ABOUT THIS TASK: The data below holds a line containing "[00:00:03.47]" and a line containing "[00:00:05.73]"; please quote exactly those two lines and every line between them, and nothing else.

RECORDS PROVIDED:
◇ ◇ ◇ ◇ ◇ ◇ ◇
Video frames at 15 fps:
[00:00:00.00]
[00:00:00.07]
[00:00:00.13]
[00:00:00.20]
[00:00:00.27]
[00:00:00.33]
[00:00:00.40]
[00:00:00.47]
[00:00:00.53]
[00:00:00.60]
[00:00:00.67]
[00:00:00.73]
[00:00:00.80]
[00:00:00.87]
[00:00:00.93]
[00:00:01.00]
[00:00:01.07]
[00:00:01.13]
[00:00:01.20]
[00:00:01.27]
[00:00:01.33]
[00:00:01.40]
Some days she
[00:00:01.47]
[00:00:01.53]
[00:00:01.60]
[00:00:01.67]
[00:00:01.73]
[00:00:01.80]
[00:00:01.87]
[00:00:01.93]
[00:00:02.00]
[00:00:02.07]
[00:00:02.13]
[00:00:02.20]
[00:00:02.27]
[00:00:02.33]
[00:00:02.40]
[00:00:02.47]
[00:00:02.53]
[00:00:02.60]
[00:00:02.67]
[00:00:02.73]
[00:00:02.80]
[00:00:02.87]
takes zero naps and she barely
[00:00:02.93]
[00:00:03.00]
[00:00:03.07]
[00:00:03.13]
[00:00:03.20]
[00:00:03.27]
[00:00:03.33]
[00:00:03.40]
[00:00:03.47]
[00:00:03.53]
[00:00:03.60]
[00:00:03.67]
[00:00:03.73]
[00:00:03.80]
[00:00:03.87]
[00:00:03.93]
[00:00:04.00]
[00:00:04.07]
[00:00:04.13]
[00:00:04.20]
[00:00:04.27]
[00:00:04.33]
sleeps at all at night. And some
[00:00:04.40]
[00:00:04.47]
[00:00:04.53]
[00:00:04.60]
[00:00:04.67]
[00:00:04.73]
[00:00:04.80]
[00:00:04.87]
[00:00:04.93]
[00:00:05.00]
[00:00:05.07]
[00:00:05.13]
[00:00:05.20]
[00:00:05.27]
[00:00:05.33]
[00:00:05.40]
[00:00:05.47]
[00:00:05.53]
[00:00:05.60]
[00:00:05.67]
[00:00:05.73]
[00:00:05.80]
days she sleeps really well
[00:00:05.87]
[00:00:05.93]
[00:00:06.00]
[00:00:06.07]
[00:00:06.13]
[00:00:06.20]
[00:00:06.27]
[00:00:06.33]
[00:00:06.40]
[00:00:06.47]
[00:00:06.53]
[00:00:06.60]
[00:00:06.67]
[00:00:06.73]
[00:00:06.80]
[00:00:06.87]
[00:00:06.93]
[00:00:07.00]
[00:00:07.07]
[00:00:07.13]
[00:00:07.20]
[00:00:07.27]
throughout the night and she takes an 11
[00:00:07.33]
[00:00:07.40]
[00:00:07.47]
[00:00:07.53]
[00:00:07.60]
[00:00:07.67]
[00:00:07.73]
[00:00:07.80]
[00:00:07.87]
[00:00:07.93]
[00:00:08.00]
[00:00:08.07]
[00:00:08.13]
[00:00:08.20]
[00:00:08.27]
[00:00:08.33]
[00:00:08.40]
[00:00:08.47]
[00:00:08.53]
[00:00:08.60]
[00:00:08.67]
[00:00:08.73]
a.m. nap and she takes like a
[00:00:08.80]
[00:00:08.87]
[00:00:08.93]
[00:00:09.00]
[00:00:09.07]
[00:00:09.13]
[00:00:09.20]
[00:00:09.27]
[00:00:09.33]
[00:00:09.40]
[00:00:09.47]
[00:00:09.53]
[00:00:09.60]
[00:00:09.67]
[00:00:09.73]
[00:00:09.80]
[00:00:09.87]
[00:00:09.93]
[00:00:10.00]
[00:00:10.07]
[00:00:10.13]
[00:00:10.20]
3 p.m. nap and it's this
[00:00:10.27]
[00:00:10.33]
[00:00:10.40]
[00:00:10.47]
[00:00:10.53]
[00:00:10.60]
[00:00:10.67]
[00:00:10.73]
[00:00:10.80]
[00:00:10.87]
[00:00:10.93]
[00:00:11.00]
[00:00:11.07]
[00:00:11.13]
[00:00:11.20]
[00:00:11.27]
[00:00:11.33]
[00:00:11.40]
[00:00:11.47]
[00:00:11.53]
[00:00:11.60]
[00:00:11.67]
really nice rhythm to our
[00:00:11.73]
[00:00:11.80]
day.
◇ ◇ ◇ ◇ ◇ ◇ ◇
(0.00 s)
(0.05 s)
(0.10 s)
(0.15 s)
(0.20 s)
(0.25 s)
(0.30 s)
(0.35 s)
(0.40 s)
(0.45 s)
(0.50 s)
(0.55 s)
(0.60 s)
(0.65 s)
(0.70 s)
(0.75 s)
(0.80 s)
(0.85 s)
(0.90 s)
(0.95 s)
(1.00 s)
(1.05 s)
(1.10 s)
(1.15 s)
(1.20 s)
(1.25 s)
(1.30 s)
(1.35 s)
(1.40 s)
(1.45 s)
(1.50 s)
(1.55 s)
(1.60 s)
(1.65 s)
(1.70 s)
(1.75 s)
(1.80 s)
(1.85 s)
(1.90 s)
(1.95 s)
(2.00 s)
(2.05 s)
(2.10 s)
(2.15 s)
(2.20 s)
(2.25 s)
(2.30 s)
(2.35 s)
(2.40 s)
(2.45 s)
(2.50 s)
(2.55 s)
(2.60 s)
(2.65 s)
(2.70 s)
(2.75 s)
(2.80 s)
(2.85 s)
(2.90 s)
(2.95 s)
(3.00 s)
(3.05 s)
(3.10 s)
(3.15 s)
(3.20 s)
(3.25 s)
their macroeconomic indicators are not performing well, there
◇ ◇ ◇ ◇ ◇ ◇ ◇
YOUR SOLUTION:
[00:00:03.47]
[00:00:03.53]
[00:00:03.60]
[00:00:03.67]
[00:00:03.73]
[00:00:03.80]
[00:00:03.87]
[00:00:03.93]
[00:00:04.00]
[00:00:04.07]
[00:00:04.13]
[00:00:04.20]
[00:00:04.27]
[00:00:04.33]
sleeps at all at night. And some
[00:00:04.40]
[00:00:04.47]
[00:00:04.53]
[00:00:04.60]
[00:00:04.67]
[00:00:04.73]
[00:00:04.80]
[00:00:04.87]
[00:00:04.93]
[00:00:05.00]
[00:00:05.07]
[00:00:05.13]
[00:00:05.20]
[00:00:05.27]
[00:00:05.33]
[00:00:05.40]
[00:00:05.47]
[00:00:05.53]
[00:00:05.60]
[00:00:05.67]
[00:00:05.73]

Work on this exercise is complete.